= Teach-back method =

Communication method used by healthcare providers

The teach-back method, also referred to as "show-me" method, is a communication confirmation method used by healthcare providers to confirm whether a patient (or care takers) understands what is being explained to them. If a patient understands, they are able to "teach-back" the information accurately. This is a communication method intended to improve health literacy.

There can be a significant gap in the perception of how much a patient needs information, or how effective a provider's communication is. This can be due to various reasons such as a patient not understanding medical terminology, not feeling comfortable asking questions or even cognitive impairment. Not only does the teach-back method help providers understand the patient's needs in understanding their care, it also allows providers to evaluate their communication skills. Case studies led by the National Quality Forum on the informed consent processes of various hospitals found that those that effectively used the teach-back method benefited in areas of quality, patient safety, risk management and cost/efficiency.

== The method ==
The National Quality Forum describes the practice as follows:

Who should use the method→ Any healthcare providers. E.g. physicians, nurses, healthcare professionals

What should patients teach-back→Information about their diagnosis, treatment plan, medications, risks and benefit of treatment, etc.

When to ask for teach-back→ Early in the care process

Why is it important→Many patients have difficulty understanding medical information.

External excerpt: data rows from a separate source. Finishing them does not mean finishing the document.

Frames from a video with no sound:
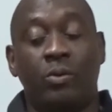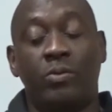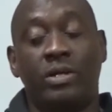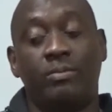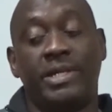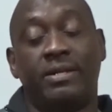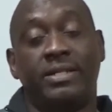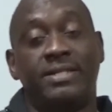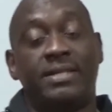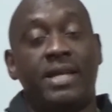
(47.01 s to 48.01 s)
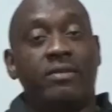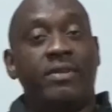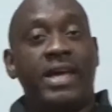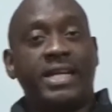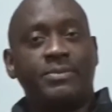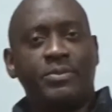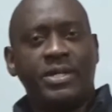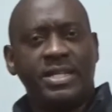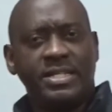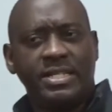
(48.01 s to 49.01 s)
we'll be on the side of
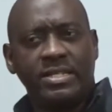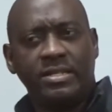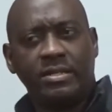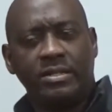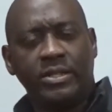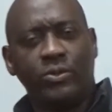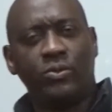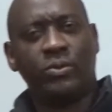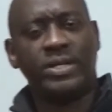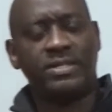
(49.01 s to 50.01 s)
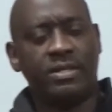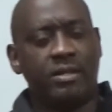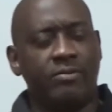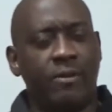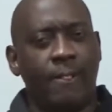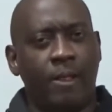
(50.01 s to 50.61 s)
exponentiation, the whole question of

How→When asked to teach-back, patients should be able to clearly describe or explain the information provided to them.

Depending on the patient's successful or unsuccessful teach-back, the provider will clarify or modify the information and reassess the teach-back to confirm the patient's comprehension and understanding.

== Knowledge retention ==
The cycle of reassessing and teaching back to confirm comprehension has been found to improve knowledge retention and lower readmission rates in heart failure patients.

Beyond healthcare literacy, the teach-back method can be utilized in academic and professional settings as well. Teachers often create feedback loops in which the instructor asks the student to share what they heard, and promote peer to peer coaching where students explain what they just learned to other students. Retention is also most positively impacted in participatory learning environments, when students participate in group discussions, practice by doing, and teaching others.